As more service sectors converge and customers turn to mobile app for all of their daily service needs, banks such as DBS too are eying the the app and super-app economy to realise new customer segments and growth engines. 

In a recent interview with the Nikkei Asian Review, Mr. Piyush Gupta stated that the bank is open to investing in Startups where the bank's products and services can be distributed to whole new segments. As stated before, DBS recently entered into a strategic partnership with Go-Jek for facilitating payment services but it's unclear if this will this result in new customer flow for the bank.


Huawei, 5G Rollout, Security Concerns - It's business as usual in Southeast Asia

In the backdrop of an intense US-China trade war, are claims made by US intelligence community that Huawei products (particularly the 5G base stations and mobile phones) may contain serious security vulnerabilities that empowers the Chinese vendor with capabilities to conduct undetected espionage. 

This has lead global communication network operators, including long standing business partners such as BT, Vodafone, Dutch Telecom, Orange, LG U+ and others to temporarily suspend and reconsider Huawei agreements pertaining to 5G rollout. LG U+ also made a press statement recently, that the aforementioned equipment source code and various other materials have been sent to an international common criteria (CC) verification institution in Spain for security verification and the report is expected to be out in August or September this year. In the meantime LG U+ intends to rollout base stations for 5G in major city areas. Other Korean network operators such as SK Telecom and KT have suspended Huawei deals for the moment.

In the meantime, Huawei released a media statement informing clients that the company will work along customers with any additional security requirements or compliance towards meeting sufficient cybersecurity standards. The company has also set up a comprehensive FAQ Page to address accusations and correct misinformation.

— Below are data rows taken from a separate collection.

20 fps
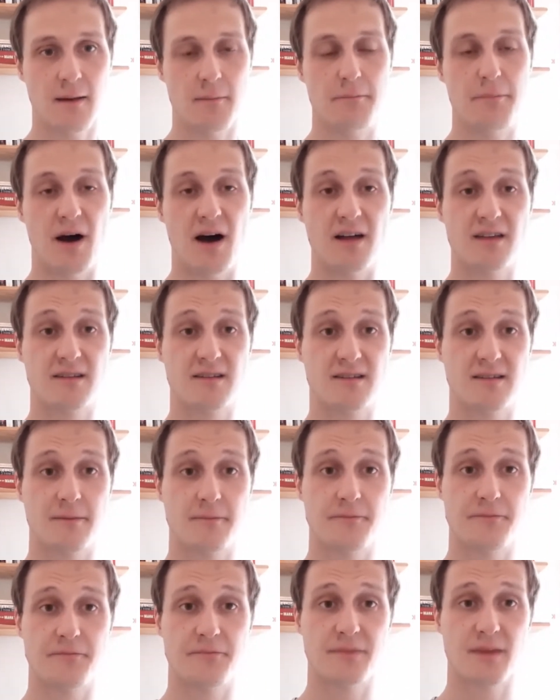But
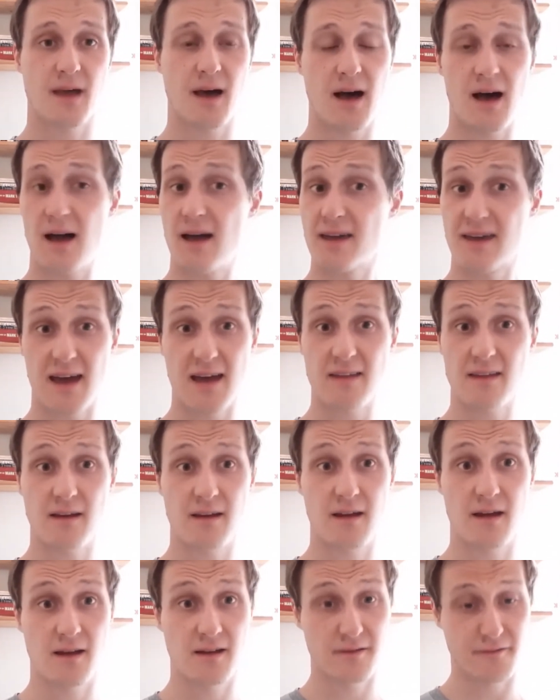again,
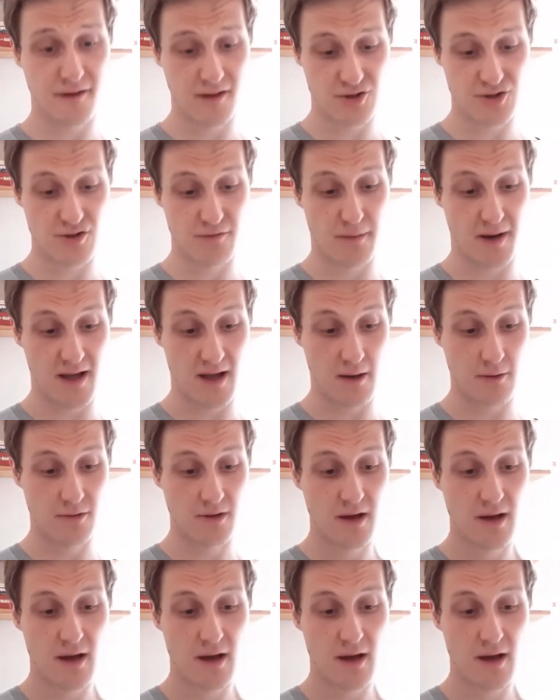an invention of my own.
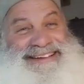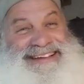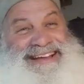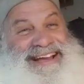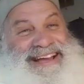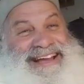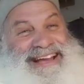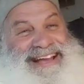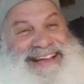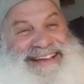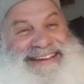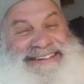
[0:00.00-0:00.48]

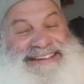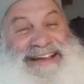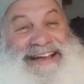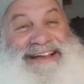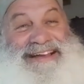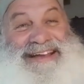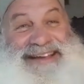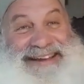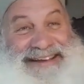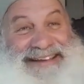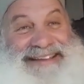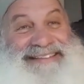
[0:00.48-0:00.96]
and
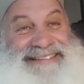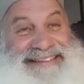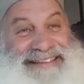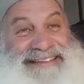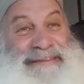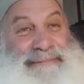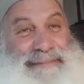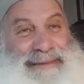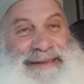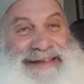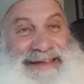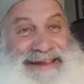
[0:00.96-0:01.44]
in
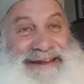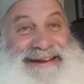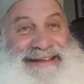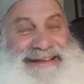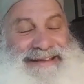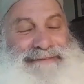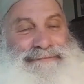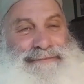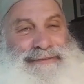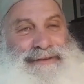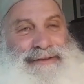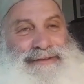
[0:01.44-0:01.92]
the beginning,
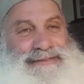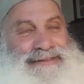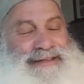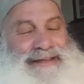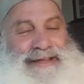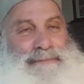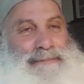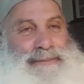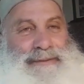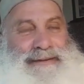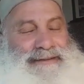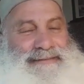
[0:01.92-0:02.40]
it feels
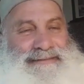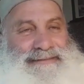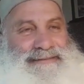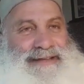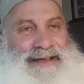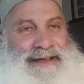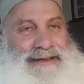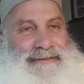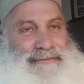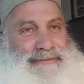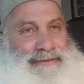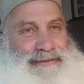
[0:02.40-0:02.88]
like it, but it's
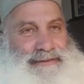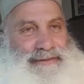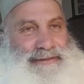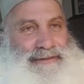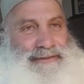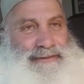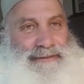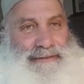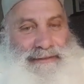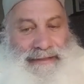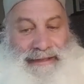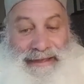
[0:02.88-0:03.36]
not
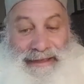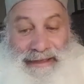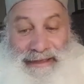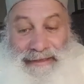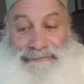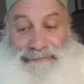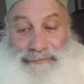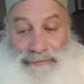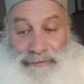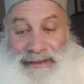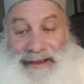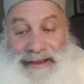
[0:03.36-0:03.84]
really.
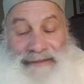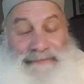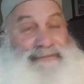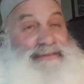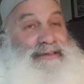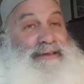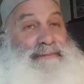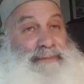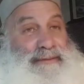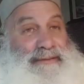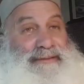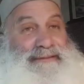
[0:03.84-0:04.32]
If you have
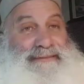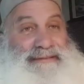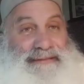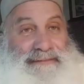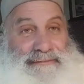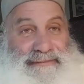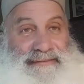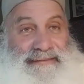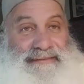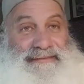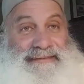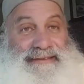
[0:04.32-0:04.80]
the ability
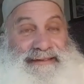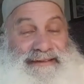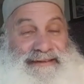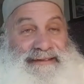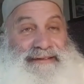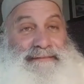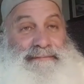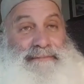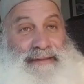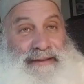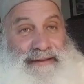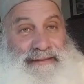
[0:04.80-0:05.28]
to sit
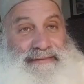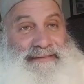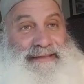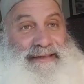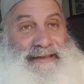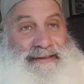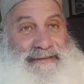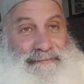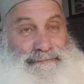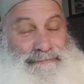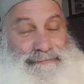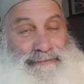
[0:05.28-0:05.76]
and
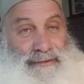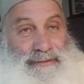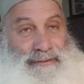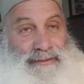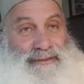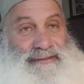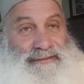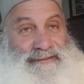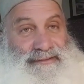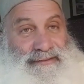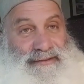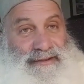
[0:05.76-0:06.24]
meditate and
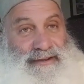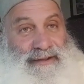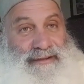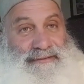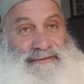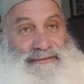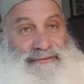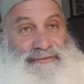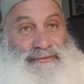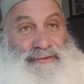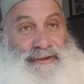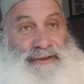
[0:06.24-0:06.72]
focus and
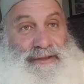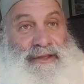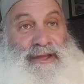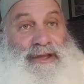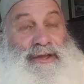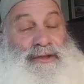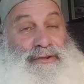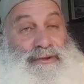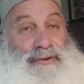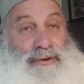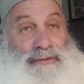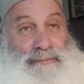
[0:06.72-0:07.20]
concentrate
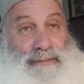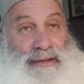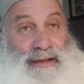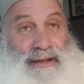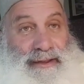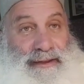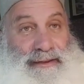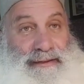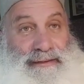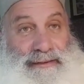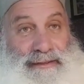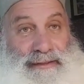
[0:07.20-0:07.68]
your
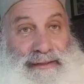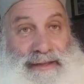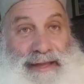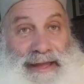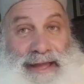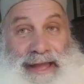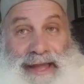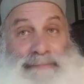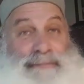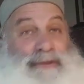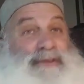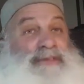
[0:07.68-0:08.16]
mind.
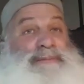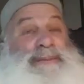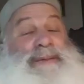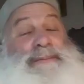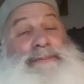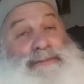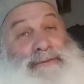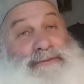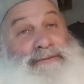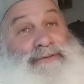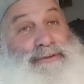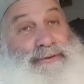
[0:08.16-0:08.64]
And most
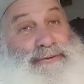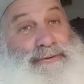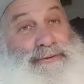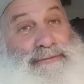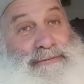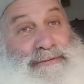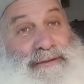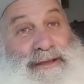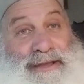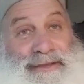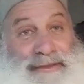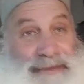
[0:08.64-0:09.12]
people do. You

In the meantime, it's business as usual in Southeast Asia with operators in countries like Philippine, Thailand and Malaysia affirming continued allegiance to Huawei.  Many have openly stated that it will be a tremendous effort to build the next 5G network without Huawei. Top executives further stressed the fact, that 5G is a non stand alone network, as it needs to integrate to LTE and other networks Installed previously, many of which use Huawei's equipments. As for Southeast Asian operators, rebuilding means undoing work accomplished in the last two decades, apart from acquiring huge losses and working forward with Huawei to patch any security concerns if valid, is the sensable way forward.

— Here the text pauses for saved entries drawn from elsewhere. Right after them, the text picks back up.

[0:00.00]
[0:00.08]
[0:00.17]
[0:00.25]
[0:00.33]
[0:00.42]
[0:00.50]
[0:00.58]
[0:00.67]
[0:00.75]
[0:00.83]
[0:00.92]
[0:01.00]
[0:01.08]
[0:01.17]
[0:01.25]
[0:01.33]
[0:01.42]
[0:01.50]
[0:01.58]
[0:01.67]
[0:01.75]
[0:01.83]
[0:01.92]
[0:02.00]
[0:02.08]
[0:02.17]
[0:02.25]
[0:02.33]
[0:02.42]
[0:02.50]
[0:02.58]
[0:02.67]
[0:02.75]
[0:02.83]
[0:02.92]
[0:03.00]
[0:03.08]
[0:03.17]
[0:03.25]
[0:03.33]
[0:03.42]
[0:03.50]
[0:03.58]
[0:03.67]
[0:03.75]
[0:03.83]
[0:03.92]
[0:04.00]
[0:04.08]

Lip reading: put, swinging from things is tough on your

PayPal closes Malaysian Operation Office 

Media reports this week that PayPal has offered VSS to all employees in Malaysia and is closing its operation office there. PayPal has been in Malaysia since 2011 and has offices in other Asian locations such as Philippines, China and Singapore. Reasons for closing the office is unclear but observers are pointing to competitive landscape and a weak business team as the contributing factors. The company however reaffirmed that the internal reorganisation will not affect customers in Malaysia.



aCommerce in Trouble?

aCommerce just released the upgraded BrandIQ line of products and services late last year. A relentless startup when it comes to helping clients accelerate online sales with many leading brands such as Unilever, Samsung, Nestle, Philips and L'Oreal in customer portfolio, the company like many other growing startups did change direction from purely an enabler of e-commerce to distribution of products. Operating in Thailand, Indonesia, Philippines and Singapore, the Google Premier Partner Award winner provide services including logistics, fulfilment, delivery and digital areas like marketing. 

But a recent report by Dealstreet Asia is indicating that the company might be in trouble with key executives leaving the operation including in country offices.  aCommerce was planning IPO in 2020.  



That's all for this week and wishing everyone a belated CNY!